The L.A. Times' decision to go ahead and distribute Parade magazine's Benazir Bhutto issue as if she were still alive — with an unfortunate cover line — has drawn more than 100 complaints. An editor's note on page two of Sunday's A section tried to explain it away — "The Times distributes but does not publish Parade" — but as the paper's readers' representative wrote today, "Not everyone saw the note, and even the readers who did weren't happy about the decision to distribute Parade in light of the leader's death."
Dan Harrison of Los Angeles was one of dozens who had called and written by midday Sunday: "My wife and I were both severely disappointed in the L.A. Times' decision to include todayís Parade magazine with Benazir Bhutto on the cover, with the obvious assumption that she was still alive. We understand that the L.A. Times doesnít publish Parade and that it was published before her assassination, but The Times does ASSEMBLE the newspaper and there is no way that it should have been included....
Reader Maureen Cobbett of Temple City hadn't seen that Page A2 note: "To allow this issue to be distributed as if Ms. Bhutto was still alive is disrespectful of her memory, insensitive to Ms. Bhutto's family, friends and loyal followers, and irresponsible journalism. Would an interview with a slain U.S. politician have been treated in this way? I think not. Shame on Parade magazine and the L.A. Times!"

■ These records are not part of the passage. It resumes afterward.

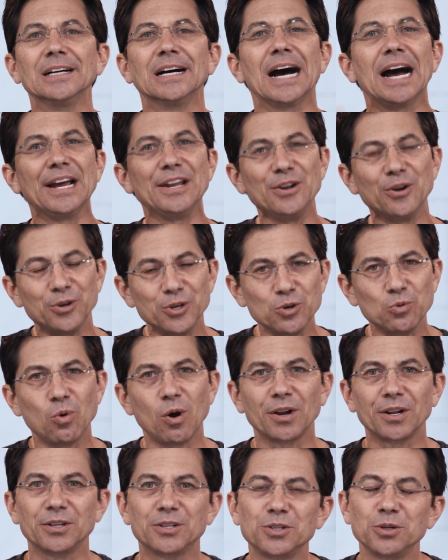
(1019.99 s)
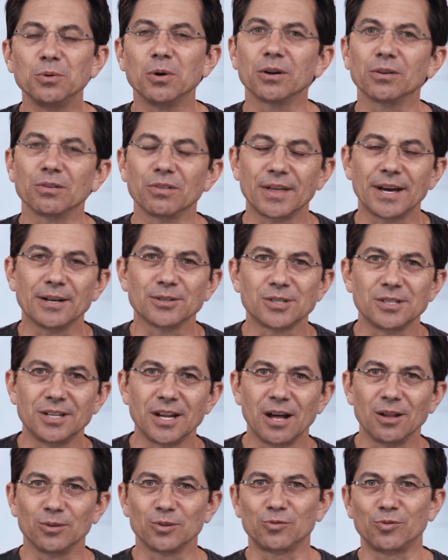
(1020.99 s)
I know you wanted
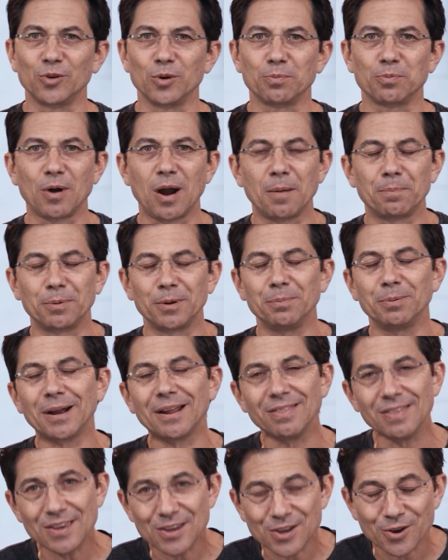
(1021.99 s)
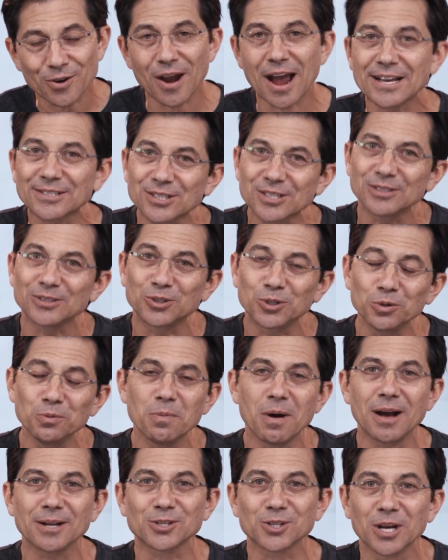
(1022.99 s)
$200,000 for your property, but I think you're asking too
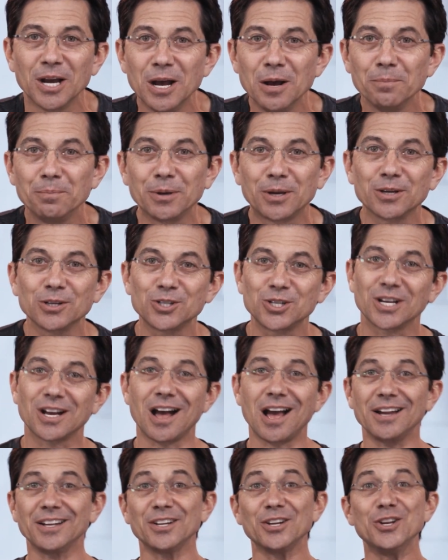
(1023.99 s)
much because you kind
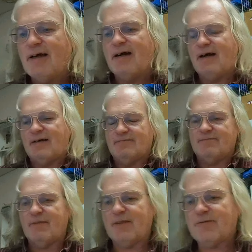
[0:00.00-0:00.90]

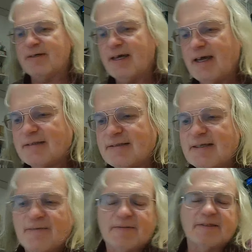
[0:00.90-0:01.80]
3/8 and
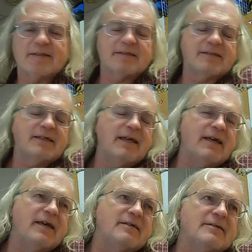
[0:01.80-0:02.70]

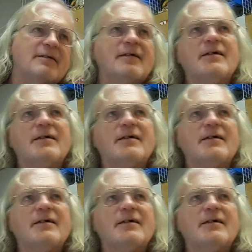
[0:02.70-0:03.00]
7/16,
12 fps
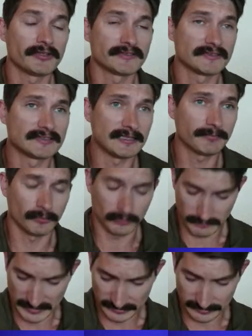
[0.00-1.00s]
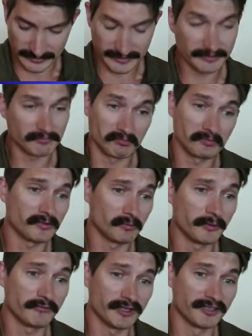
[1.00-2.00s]
This example with my client,
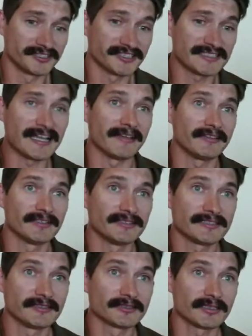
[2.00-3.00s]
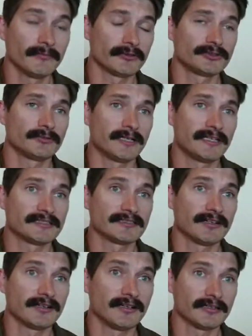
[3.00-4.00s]
we've done just that. The sales conversion rate has
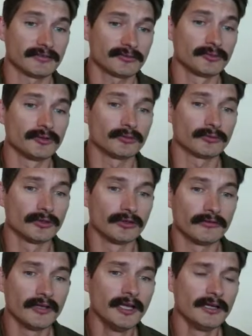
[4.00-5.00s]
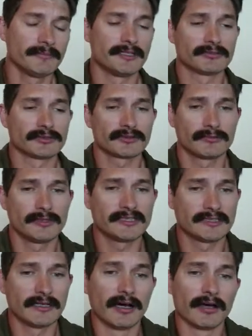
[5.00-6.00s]
gone through the roof because we're
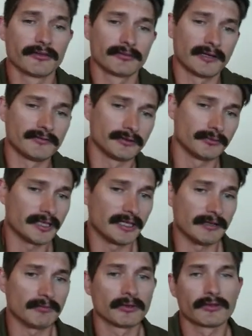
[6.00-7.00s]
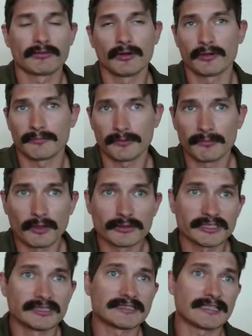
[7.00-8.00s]
squeezing all the revenue we can. We're throwing
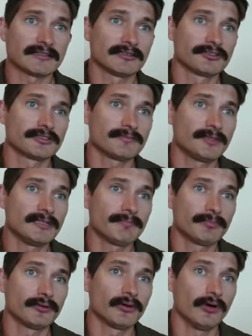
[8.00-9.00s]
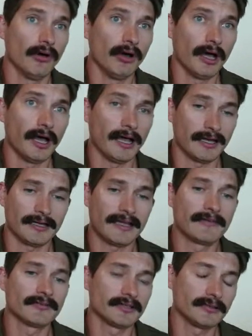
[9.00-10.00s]
promotions at those people,
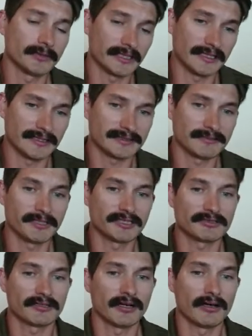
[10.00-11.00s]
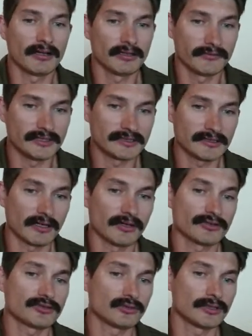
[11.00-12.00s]
everything we can to make sure all of these
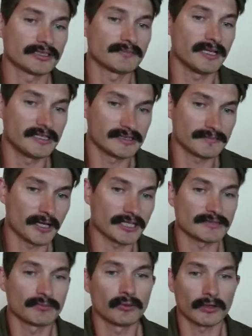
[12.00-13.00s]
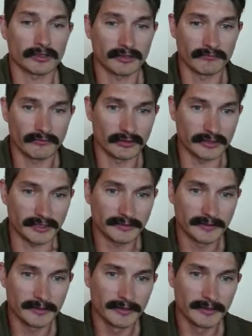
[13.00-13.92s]
calls, or as many as possible, are converting.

By Monday, more than 100 readers had complained. In response, L.A. Times publisher David Hiller said that The Times was legally bound to distribute Parade..."That issue was printed before she was killed and Parade magazine management made the determination to release the approximately 32 million copies they had printed, believing that there would be significant reader interest in one of the slain leader's last interviews. I am sorry if we gave offense to any of our readers, but we are contractually obligated to distribute Parade and we honored our legal commitment to do so."
Parade explain$ why it told the 400 papers that carry the cheesy magazine to stuff it in on Sunday despite the story being way out of date: "We decided that this was an important interview to $hare with the American people."